You'd be hard-pressed to talk me into a mail or telephone survey these days. From the Chronicle of Higher Education:
... a host of researchers, spurred by the rising cost of telephone polls and plummeting participation rates, are pushing to use a new generation of online-only surveys for their research. This work, which relies on subjects volunteering to be polled, carries great promise of allowing researchers to expand experiments beyond the usual suspects. But it also carries perils. ...
"Right now we don't know if the methods they employ are, or are not, going to have a catastrophic failure," says Robert Santos, chief methodologist at the Urban Institute, a nonpartisan think tank.
"The vast majority of social scientists would say these volunteer polls have no reason to be right," says Robert M. Groves, provost of Georgetown University and a former director of the U.S. Census Bureau. "They have no theory behind them at all."
Such arguments nag at Andrew Gelman, a professor of statistics and political science at Columbia University. "There's a reason why people aren't sticking with the old stuff," he says. Every survey now requires massaging data to account for low response rates; the ideal poll no longer exists. Researchers need new methods, he says. "Traditional polls are not so wonderful."
This simmering debate popped into public view this month, when the American Association for Public Opinion Research, the discipline's professional body, sent a letter to The New York Times warning against its recent use of online surveys. The letter was broadly written and seemed to indict the whole discipline of online polls.

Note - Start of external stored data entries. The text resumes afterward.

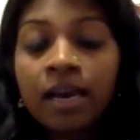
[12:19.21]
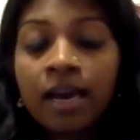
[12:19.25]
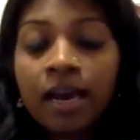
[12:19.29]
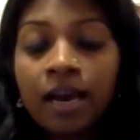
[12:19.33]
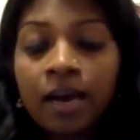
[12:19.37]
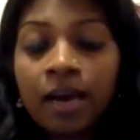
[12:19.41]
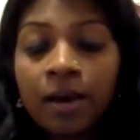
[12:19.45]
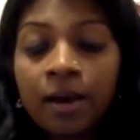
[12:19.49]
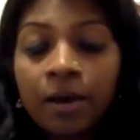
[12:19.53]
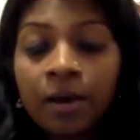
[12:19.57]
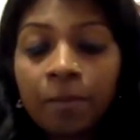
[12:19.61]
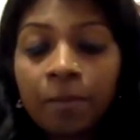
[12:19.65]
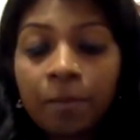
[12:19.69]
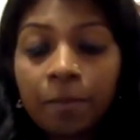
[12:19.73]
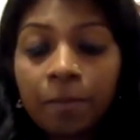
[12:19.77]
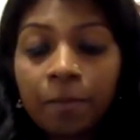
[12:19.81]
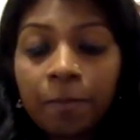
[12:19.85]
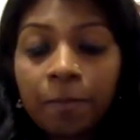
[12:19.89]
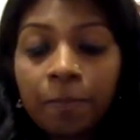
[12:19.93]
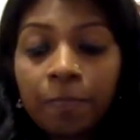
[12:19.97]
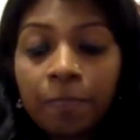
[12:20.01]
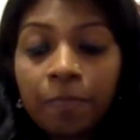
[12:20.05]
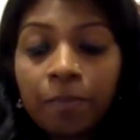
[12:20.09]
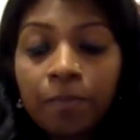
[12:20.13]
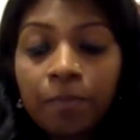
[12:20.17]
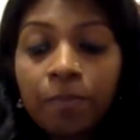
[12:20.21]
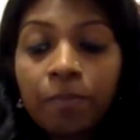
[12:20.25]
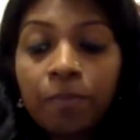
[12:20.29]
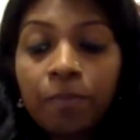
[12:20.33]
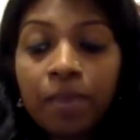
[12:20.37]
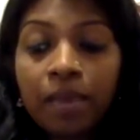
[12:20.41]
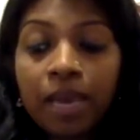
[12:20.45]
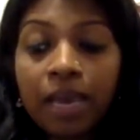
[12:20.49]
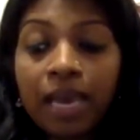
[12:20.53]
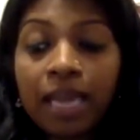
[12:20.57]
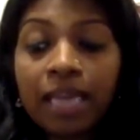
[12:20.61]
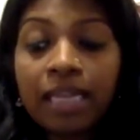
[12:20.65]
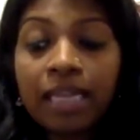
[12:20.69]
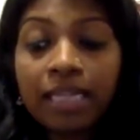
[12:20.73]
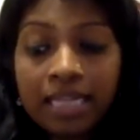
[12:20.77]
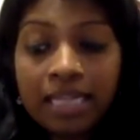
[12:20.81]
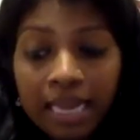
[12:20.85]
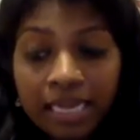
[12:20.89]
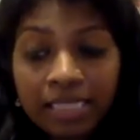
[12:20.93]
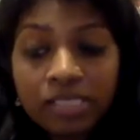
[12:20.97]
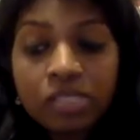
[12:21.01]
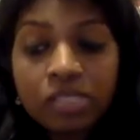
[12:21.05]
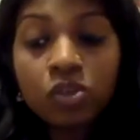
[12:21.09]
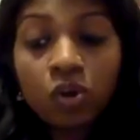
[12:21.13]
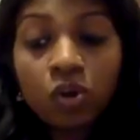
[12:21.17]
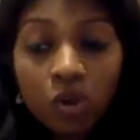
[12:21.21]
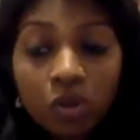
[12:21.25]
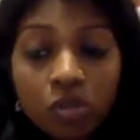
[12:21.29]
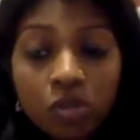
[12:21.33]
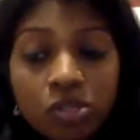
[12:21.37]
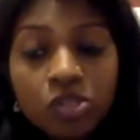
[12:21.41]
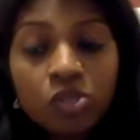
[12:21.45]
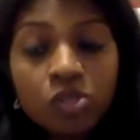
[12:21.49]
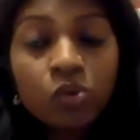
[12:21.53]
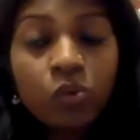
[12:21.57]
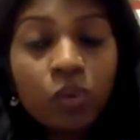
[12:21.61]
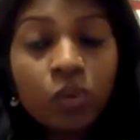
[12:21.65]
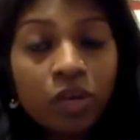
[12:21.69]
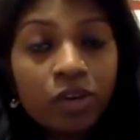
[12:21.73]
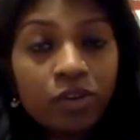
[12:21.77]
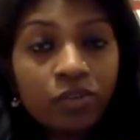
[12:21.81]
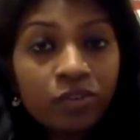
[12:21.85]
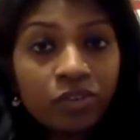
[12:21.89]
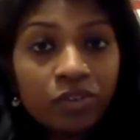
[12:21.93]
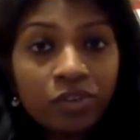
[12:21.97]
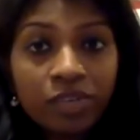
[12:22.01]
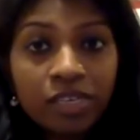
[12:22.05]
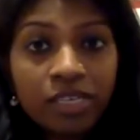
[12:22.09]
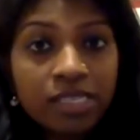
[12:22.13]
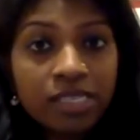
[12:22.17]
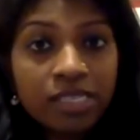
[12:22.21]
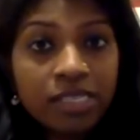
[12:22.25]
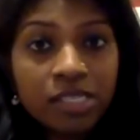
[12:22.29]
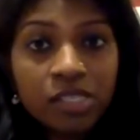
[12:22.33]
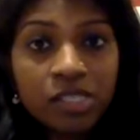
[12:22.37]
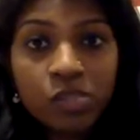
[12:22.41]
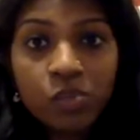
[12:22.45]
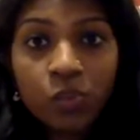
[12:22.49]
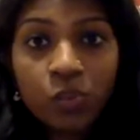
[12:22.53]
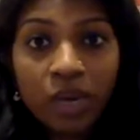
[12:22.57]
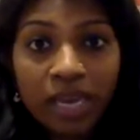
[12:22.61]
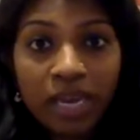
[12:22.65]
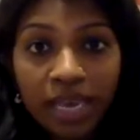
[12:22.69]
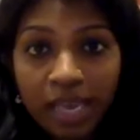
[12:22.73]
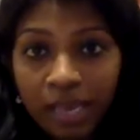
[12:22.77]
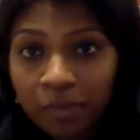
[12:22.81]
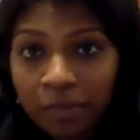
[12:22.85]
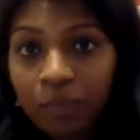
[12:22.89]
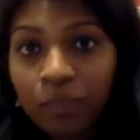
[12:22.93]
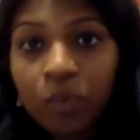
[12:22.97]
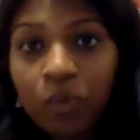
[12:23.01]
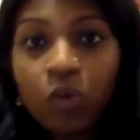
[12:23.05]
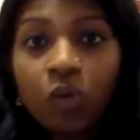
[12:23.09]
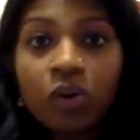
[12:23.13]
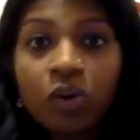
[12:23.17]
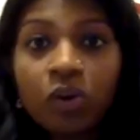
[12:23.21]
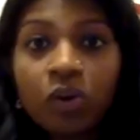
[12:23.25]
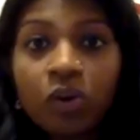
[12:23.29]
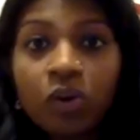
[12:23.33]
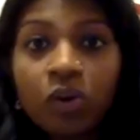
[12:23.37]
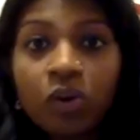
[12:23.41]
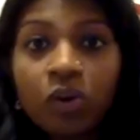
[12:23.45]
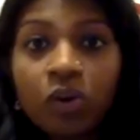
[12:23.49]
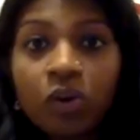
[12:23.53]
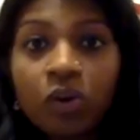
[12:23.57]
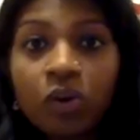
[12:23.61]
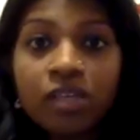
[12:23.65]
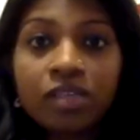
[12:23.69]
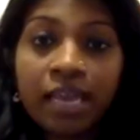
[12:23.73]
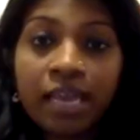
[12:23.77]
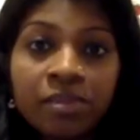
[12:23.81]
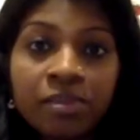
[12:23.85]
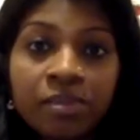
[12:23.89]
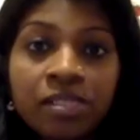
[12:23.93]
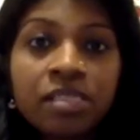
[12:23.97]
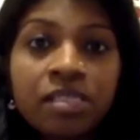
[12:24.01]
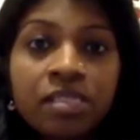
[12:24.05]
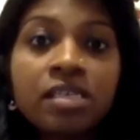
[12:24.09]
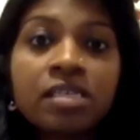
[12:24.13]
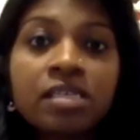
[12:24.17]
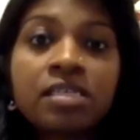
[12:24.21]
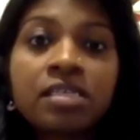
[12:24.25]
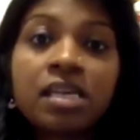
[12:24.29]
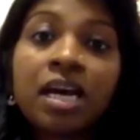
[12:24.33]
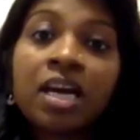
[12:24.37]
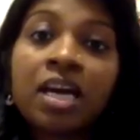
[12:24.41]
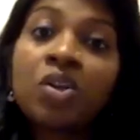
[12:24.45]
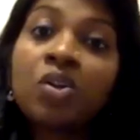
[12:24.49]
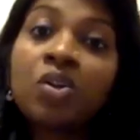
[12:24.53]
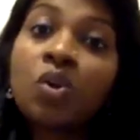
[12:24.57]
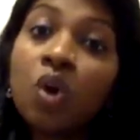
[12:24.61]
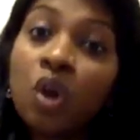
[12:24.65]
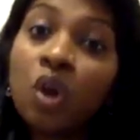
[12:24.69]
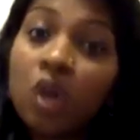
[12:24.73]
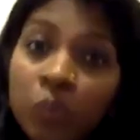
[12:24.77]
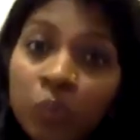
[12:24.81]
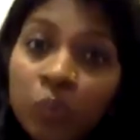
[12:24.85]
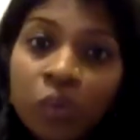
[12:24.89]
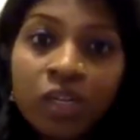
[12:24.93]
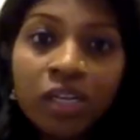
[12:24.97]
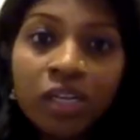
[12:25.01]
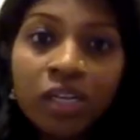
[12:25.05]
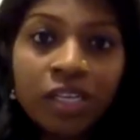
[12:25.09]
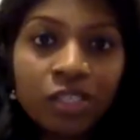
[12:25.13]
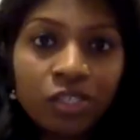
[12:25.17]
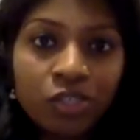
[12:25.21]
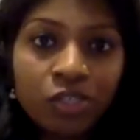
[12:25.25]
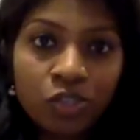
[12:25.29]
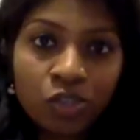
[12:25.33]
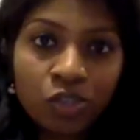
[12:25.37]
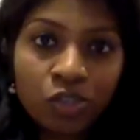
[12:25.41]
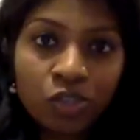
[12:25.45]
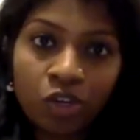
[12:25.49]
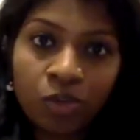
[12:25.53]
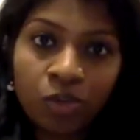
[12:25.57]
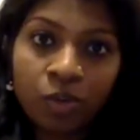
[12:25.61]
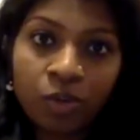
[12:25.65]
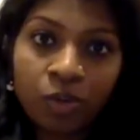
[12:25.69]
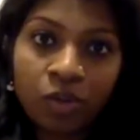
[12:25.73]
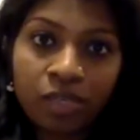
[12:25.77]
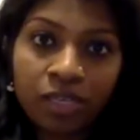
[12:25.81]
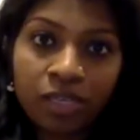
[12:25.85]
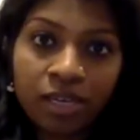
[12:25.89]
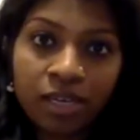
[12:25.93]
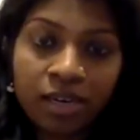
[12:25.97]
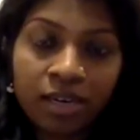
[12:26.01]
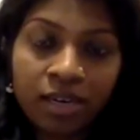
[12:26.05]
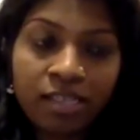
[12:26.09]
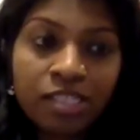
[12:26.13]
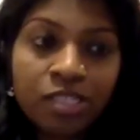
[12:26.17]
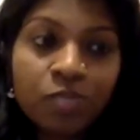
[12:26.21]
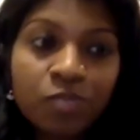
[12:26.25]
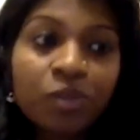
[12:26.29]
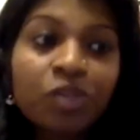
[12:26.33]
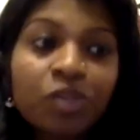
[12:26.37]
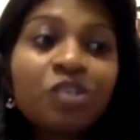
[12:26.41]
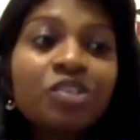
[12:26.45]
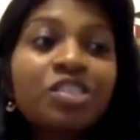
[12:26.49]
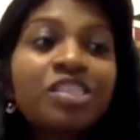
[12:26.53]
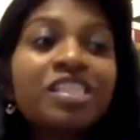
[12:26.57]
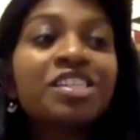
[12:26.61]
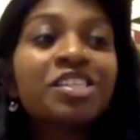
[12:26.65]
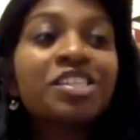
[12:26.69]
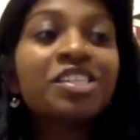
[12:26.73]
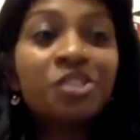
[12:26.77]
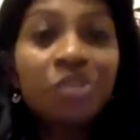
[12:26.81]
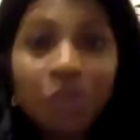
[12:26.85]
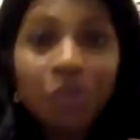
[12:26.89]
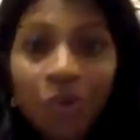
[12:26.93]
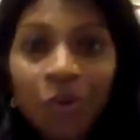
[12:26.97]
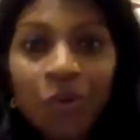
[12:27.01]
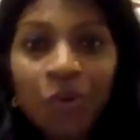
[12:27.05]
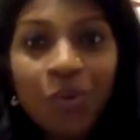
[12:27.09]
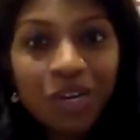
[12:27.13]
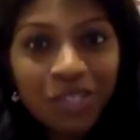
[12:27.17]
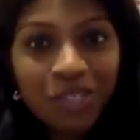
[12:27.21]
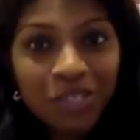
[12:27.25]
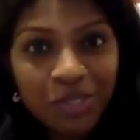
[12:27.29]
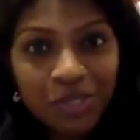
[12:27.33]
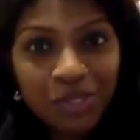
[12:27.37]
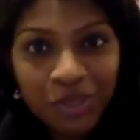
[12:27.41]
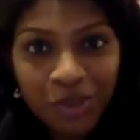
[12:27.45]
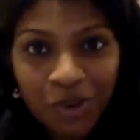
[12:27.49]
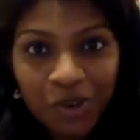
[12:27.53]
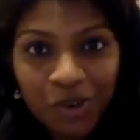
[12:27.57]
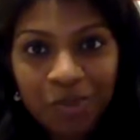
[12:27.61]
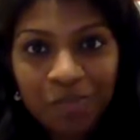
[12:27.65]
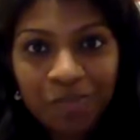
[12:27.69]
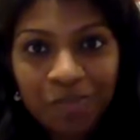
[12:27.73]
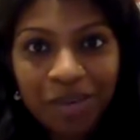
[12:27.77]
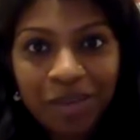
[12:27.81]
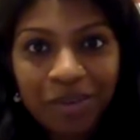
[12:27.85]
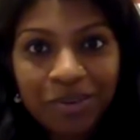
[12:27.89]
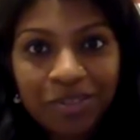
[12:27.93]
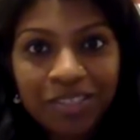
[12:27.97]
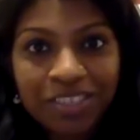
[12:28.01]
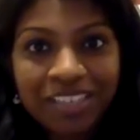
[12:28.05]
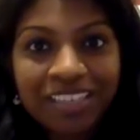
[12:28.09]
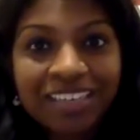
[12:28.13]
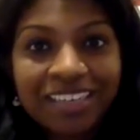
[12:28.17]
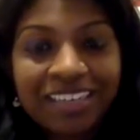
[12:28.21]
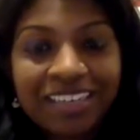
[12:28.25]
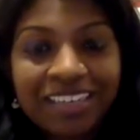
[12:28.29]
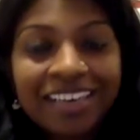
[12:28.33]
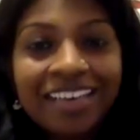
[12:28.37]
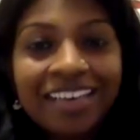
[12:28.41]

And that's also one of the reasons why employers and MNCs are not willing to talk about caste, because there's no one to talk about it.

Members of the association's email list were soon in a furious internal debate, and Mr. Gelman prominently criticized the statement. The association's president, Michael W. Link, regrets some of the language chosen for the letter. It was meant as a caution to the public—especially news outlets—and not as a condemnation of the research, he says. "Maybe the statement could have been a little clearer."
However it was meant, the letter highlighted the curious state in which survey research finds itself. As Mr. Groves has written, if there were a war between our guts and our statistics, the quants have won. Data are the currency of business, government, science, even higher education. There has never been more interest in polling; following Nate Silver, the media have rowed toward data analysis. The truth, if it can be found, simply must be hidden among those numbers.

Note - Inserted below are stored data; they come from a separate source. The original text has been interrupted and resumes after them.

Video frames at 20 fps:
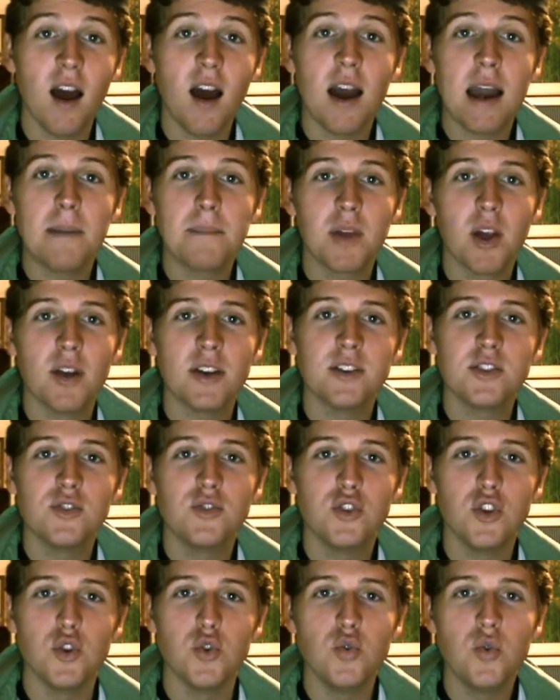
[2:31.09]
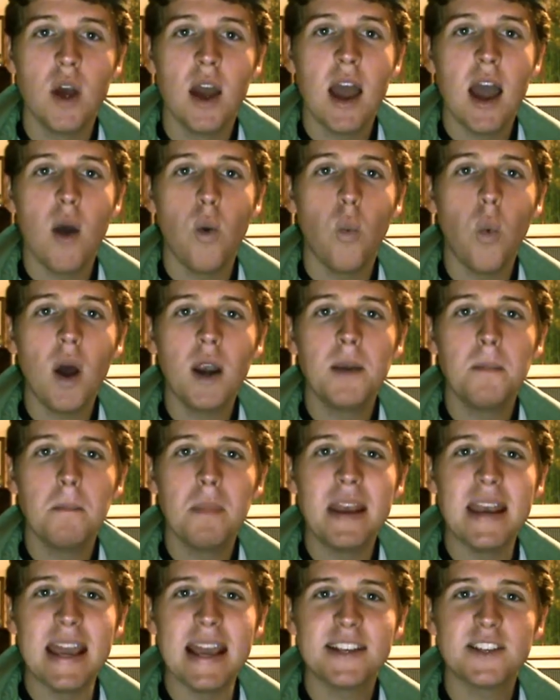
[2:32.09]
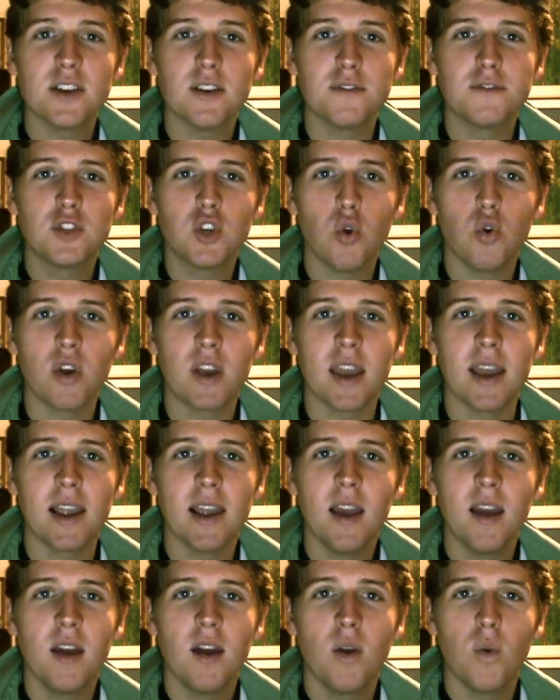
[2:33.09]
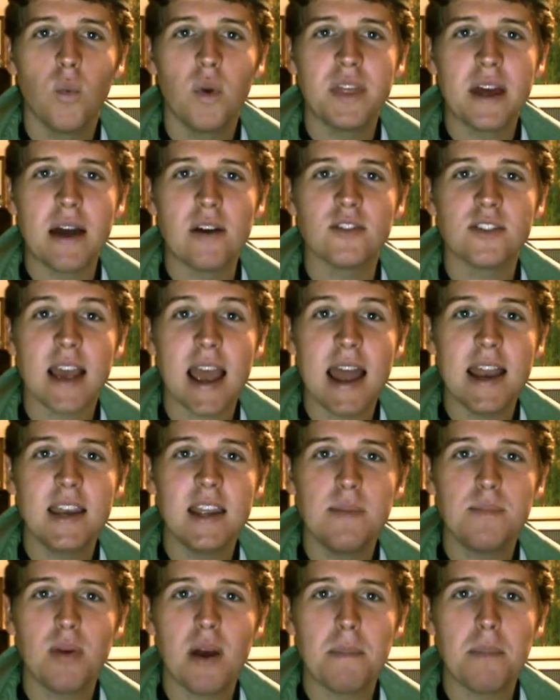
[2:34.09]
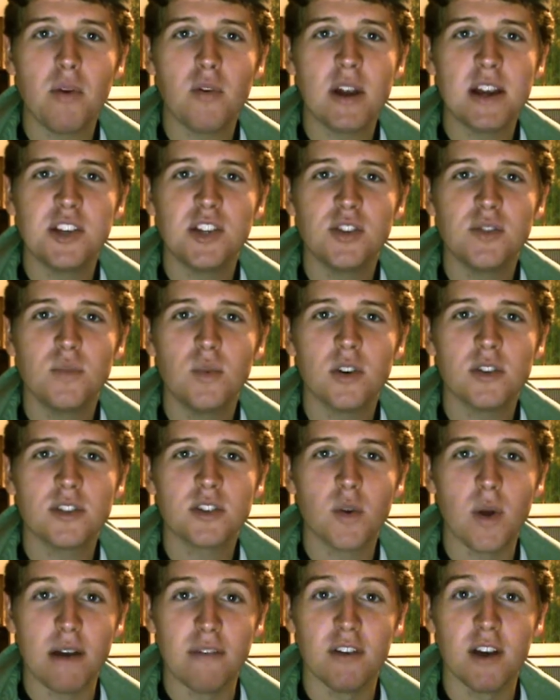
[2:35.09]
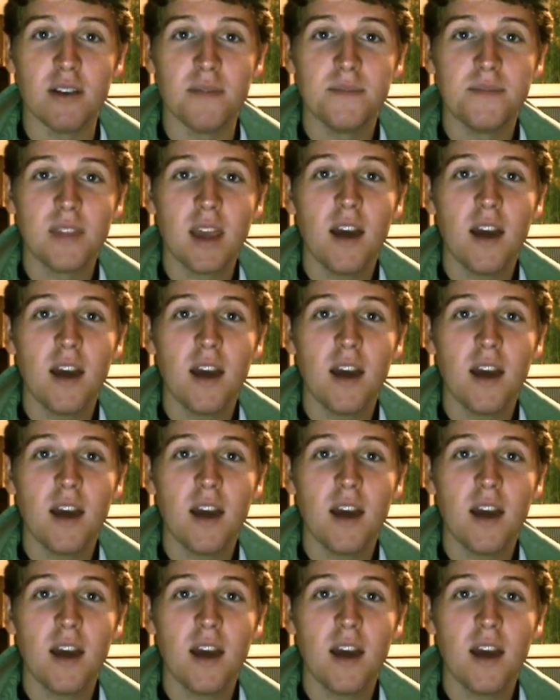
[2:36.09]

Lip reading: I am going to do 1 minute of talking without any preparation whatsoever.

Yet at this moment of demand, polling is in crisis. The costs have spiraled out of control. The public is harder than ever to reach. Landlines are dwindling, and rare is the person who takes an unknown call on her cellphone. Robocalls and junk polls clog the air. We all want to know what the public thinks—but who has the time to talk?
There is lots of good stuff in the rest of the piece.
I've used data collected by, in order of how much the data costs, Knowledge Networks, Online Survey Solution and SurveyMonkey (who bought Zoomerang). I endorse the first two but won't use SurveyMonkey's panel again (at least for surveys with hypothetical questions, I've presented a telephone vs. mail vs. online panel paper at a couple of conferences that explains why). I'm involved in data collection using the ridiculously cheap Mechanical Turk this summer, but I haven't seen the results yet. I've also heard good things about Survey Sampling's panel.
And today, I'll be in the field supervising an in-person survey of people lined up waiting to get in to the High Country Beer Fest. We have a 5 question postcard survey to pass out where the main question is something like, if the ticket cost $X instead of $40 would you still have shown up today? And in about a week, we hope to survey those who bought their tickets online. I've done a bunch of these tourism event surveys and have always gotten a good response rate.